Lagi-lagi Zoya tertegun. Ardian, tahu semua tentangnya, dan tahu hubungannya dengan Radit.
“Aku tahu, aku salah. Dan aku minta maaf, aku minta maaf karena sudah menghancurkan hidupmu. Tapi saat itu aku ….”
“Turunkan aku, turunkan Aku!” teriak Zoya. Zoya, menatap Ardian penuh amarah.
Ingin rasanya, Zoya mencabik-cabik wajah tampan itu. Seenaknya dia berkata jika Zayden dan Zayda adalah anaknya, yang sampai kapanpun tidak akan pernah Zoya terima. Baginya Ardian hanya masa lalu, dia tidak mau kembali apalagi harus berhubungan dengannya.
“Turunkan aku sekarang juga, turunkan aku!”
“Kau, yakin ingin turun dengan pakaianmu seperti itu.”
Zoya, menunduk lantas mendekap tubuhnya kembali. Zoya baru sadar, jika pakaiannya kini sudah robek karena cakaran Radit. Zoya, tidak mungkin pulang dalam keadaan seperti ini.
“Aku akan membawamu bertemu anak-anakmu, jadi kamu diam saja.” Ardian, kembali melajukan mobilnya.
Sepanjang perjalanan, Zoya hanya diam. Dia tidak berani melihat apalagi menatap Ardian, matanya terus melirik ke arah luar jendela. Ekspresinya yang datar, berubah menjadi tegang setelah memasuki sebuah mansion milik Ardian. Dari mula gerbang, dipenuhi pengawal sampai tengah pekarangan mansion itu belum juga terlihat.

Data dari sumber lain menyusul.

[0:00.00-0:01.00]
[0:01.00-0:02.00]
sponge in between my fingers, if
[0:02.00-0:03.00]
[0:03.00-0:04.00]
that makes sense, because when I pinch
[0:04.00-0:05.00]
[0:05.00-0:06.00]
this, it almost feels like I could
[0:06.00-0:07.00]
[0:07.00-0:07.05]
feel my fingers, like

Halaman yang begitu luas, dan rumah minimalis yang terlihat indah berada di tengah halaman yang hijau, tidak hanya itu halaman rumah itu dipenuhi tanaman bunga. Lebih tepatnya rumah itu terlihat seperti villa, mungkinkah Ardian membawanya ke villa keluarga?
“Di mana Zayden dan Zayda?” Lagi-lagi Zoya, menanyakan kedua anaknya.

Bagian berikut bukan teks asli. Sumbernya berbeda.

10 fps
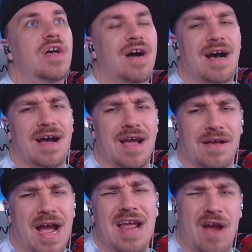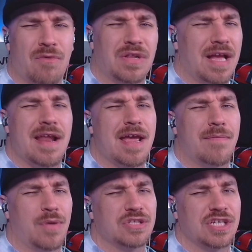Uh, I, I real and I
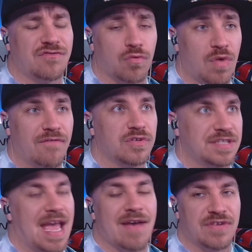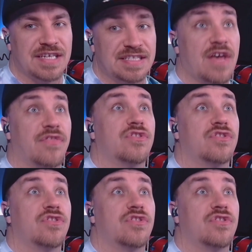apologize for referencing Have a Nice Death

“Turunlah dulu, kau tidak nyaman dengan pakaianmu, kan?”
Zoya, terdiam. Dia harus menuruti apa kata Ardian, mereka turun dari mobil uang langsung disambut oleh Candra.
“Kamu sudah siapkan pakaiannya untuknya, kan?” tanya Ardian, Candra pun mengangguk.

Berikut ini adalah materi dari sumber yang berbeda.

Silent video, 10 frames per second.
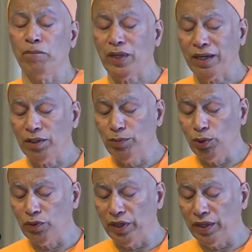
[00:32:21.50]
That is
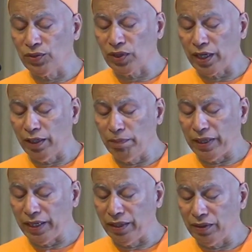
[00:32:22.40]
beautifully described
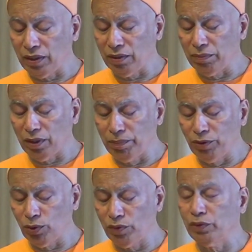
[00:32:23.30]
by a
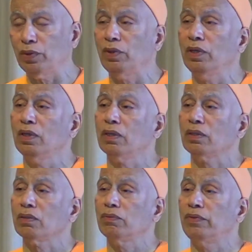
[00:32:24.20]
beautiful
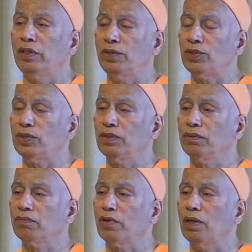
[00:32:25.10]
verse
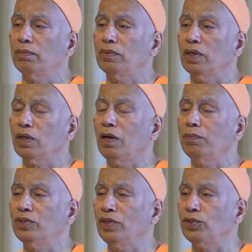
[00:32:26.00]
from a
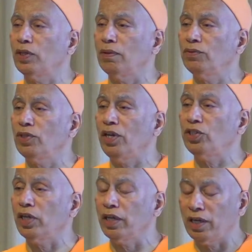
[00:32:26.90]
composition of Sri
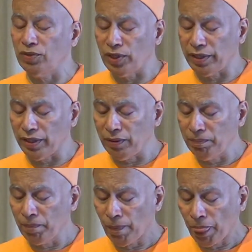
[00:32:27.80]
Shankaracharya.
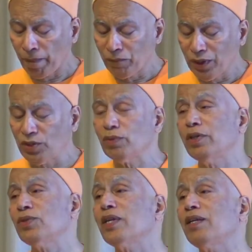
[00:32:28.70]
It's a
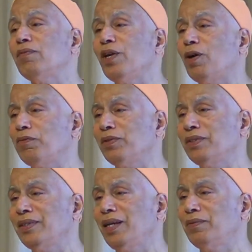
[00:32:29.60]
verse that we
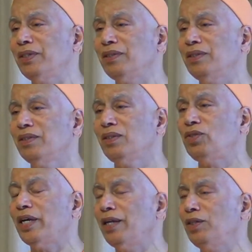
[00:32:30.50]
often even
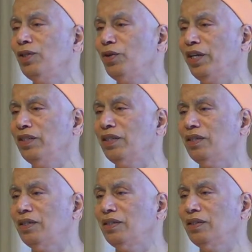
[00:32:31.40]
chant during
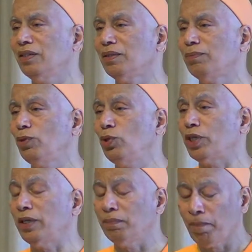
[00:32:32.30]
the
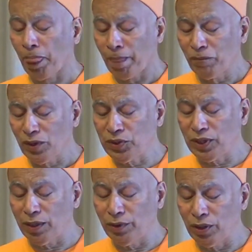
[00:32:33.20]
puja. This is
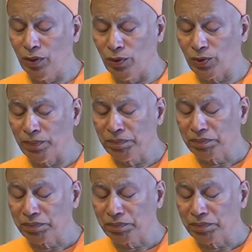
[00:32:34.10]
how it goes.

“Bawa dia ke kamar,” perintahnya kepada seorang pelayan.
“Tunggu dulu!” tolak Zoya, saat hendak di tuntun oleh pelayan itu. “Apa maksudmu bawa aku ke kamar? Aku tidak mau kemanapun sebelum bertemu anak-anakku.”
“Dr. Zoya, sebaiknya berganti pakaianlah dulu. Setelah itu kami akan menemukanmu dengan mereka. Pak Ardian akan menunggumu di ruang tamu,” ucap Candra.
Zoya, melirik kepada Ardian seolah mencari kebenaran jika pria itu tidak berbohong. Zoya, terpaksa pergi yang dituntun oleh kedua pelayan, sepanjang jalan menu kamar Zoya terus bertanya tentang keberadaan putra-putrinya.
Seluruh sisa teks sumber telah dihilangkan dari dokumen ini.